A useful parity definition has three parts:
- Per-task delta within tolerance. Pick a tolerance per task. 1.5% is our default; tighter for safety-critical tasks, looser for tasks that are already noisy.
- No new failure modes. Categorize the failures of both systems and confirm the new system does not introduce a category that did not exist before.
- Direction-of-error preserved. If the old system errs on the side of caution, the new system should too. A net-flat eval that swaps cautious-errors for confident-errors is a regression in the user experience even if the score is unchanged.
The third one is the part most automated eval pipelines miss. We catch it by sampling 50–100 disagreements between old and new systems and human-reading them side by side.
#The recurring failure modes
Some patterns we see often enough to call out:
Tone drift. Quantization pushes the model toward shorter, more direct responses. On many products this is a feature; on customer support and consumer-facing products it is a regression. Your standard benchmarks will not catch this; you need a tone rubric or a calibrated LLM-as-judge.
Calibration drift. Quantization or distillation changes how confident the model is about uncertain answers. If your product downstream uses model confidence (for retrieval gating, for routing to a human, for "I don't know" responses), a calibration shift is a regression even if accuracy is unchanged.
Long-context regression. Most evals are short-prompt. If your product uses long contexts, the standard suite will not flag a 32K-context regression. We always include a long-context sub-test for products that depend on it.
Tool-use regression. Models often degrade more on tool-use chains than on single-turn quality. Multi-step task evals catch this; standard multiple-choice benchmarks do not.
#How we structure parity for an engagement
The eval phase happens in three parts:
- Pre-engagement (audit). We inventory the customer's existing evals, identify gaps, and write a parity-tolerance contract that goes into the engagement scope.

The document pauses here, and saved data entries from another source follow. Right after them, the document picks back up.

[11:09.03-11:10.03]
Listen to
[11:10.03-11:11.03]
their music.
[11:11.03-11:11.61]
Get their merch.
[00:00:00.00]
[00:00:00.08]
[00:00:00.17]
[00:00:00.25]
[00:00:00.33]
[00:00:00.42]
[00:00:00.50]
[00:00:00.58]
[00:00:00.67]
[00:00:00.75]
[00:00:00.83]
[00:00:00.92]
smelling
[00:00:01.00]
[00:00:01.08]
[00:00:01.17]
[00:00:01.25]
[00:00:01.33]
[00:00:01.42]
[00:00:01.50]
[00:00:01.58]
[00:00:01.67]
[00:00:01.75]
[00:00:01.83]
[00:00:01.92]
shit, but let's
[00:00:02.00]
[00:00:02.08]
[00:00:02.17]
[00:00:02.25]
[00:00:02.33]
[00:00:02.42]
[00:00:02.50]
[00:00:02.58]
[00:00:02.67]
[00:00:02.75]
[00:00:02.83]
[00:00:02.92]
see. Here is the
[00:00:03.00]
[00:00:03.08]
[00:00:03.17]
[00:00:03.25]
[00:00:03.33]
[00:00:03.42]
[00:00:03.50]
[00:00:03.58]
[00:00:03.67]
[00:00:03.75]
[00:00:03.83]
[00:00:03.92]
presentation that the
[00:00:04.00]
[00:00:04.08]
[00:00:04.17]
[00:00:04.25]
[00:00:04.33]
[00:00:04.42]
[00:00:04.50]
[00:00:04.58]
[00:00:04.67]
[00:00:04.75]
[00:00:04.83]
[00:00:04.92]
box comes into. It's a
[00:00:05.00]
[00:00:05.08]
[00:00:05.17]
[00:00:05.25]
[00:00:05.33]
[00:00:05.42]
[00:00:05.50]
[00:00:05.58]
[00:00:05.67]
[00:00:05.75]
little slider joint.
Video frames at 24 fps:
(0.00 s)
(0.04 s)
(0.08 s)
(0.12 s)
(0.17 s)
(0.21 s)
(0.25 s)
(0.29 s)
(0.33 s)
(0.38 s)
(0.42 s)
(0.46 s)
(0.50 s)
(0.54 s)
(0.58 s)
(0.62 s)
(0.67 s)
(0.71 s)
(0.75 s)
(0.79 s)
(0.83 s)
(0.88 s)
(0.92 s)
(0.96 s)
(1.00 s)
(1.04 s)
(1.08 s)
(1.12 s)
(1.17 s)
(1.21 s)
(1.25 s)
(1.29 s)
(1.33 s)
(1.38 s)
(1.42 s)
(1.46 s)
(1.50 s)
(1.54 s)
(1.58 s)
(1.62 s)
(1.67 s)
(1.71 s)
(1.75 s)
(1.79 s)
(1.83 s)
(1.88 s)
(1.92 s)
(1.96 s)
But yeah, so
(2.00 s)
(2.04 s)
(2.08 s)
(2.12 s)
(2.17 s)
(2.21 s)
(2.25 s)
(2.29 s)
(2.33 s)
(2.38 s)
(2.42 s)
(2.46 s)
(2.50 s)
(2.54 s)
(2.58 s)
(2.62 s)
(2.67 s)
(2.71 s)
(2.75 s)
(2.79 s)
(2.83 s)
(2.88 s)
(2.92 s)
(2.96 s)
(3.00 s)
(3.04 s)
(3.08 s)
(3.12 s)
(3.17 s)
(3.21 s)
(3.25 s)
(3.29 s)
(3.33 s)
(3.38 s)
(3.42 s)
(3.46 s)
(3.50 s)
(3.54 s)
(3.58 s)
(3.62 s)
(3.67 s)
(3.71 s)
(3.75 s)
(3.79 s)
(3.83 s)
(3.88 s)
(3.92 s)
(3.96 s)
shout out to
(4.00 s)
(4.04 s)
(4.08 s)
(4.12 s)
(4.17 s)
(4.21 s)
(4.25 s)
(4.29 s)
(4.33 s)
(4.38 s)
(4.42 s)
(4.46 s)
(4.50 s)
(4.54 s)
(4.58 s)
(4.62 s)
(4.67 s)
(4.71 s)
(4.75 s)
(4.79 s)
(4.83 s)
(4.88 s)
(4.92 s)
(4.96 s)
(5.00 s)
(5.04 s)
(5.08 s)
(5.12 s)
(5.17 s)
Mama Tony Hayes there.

- Pre-migration (week 1–2). Build or extend the workload-specific golden set. Set up production replay infrastructure. Establish the baseline numbers for the existing system.
- During migration (week 3+). Every quantization step, every kernel change, every runtime swap is gated on rerunning the eval suite. We do not ship a model that has not passed the gate.
- Post-migration (week N+1 onward). Drift detection in production via shadow traffic against a live judge model, alerting on per-task regressions that exceed half the agreed tolerance.
Step 4 is the part most engagements skip and most regressions surface in. A quantization that passed offline can drift a month later because of distribution shift in the input traffic. The customer thinks "the old version was fine" and they are right, what changed is the inputs, but the new model handles the change less gracefully than the old one would have.
#What we open-source
The eval-parity tooling we use is in the fp-eval repo (referenced on /resources). It is a thin layer over EleutherAI's lm-evaluation-harness with adapters for OpenAI / Anthropic / vLLM / TensorRT-LLM / SGLang, a paired-bootstrap significance test, and an HTML parity report that produces the artifact we send the customer.
It is not magic. It is a workflow. The hard part, building the workload-specific golden set and the rubric, is engineering work no tool can substitute for.
#The summary
Eval parity is the part of a migration where the failure mode is "ship a regression silently." That failure mode is much worse for the customer than a delayed migration or a noisy benchmark. Most of our engagement risk-reduction is concentrated here. Most of the customer's objections during the cutover are answered here. If you are choosing a consultancy for a migration, the question to ask is not how fast they ship, it is how they will prove parity, in writing, before you flip traffic.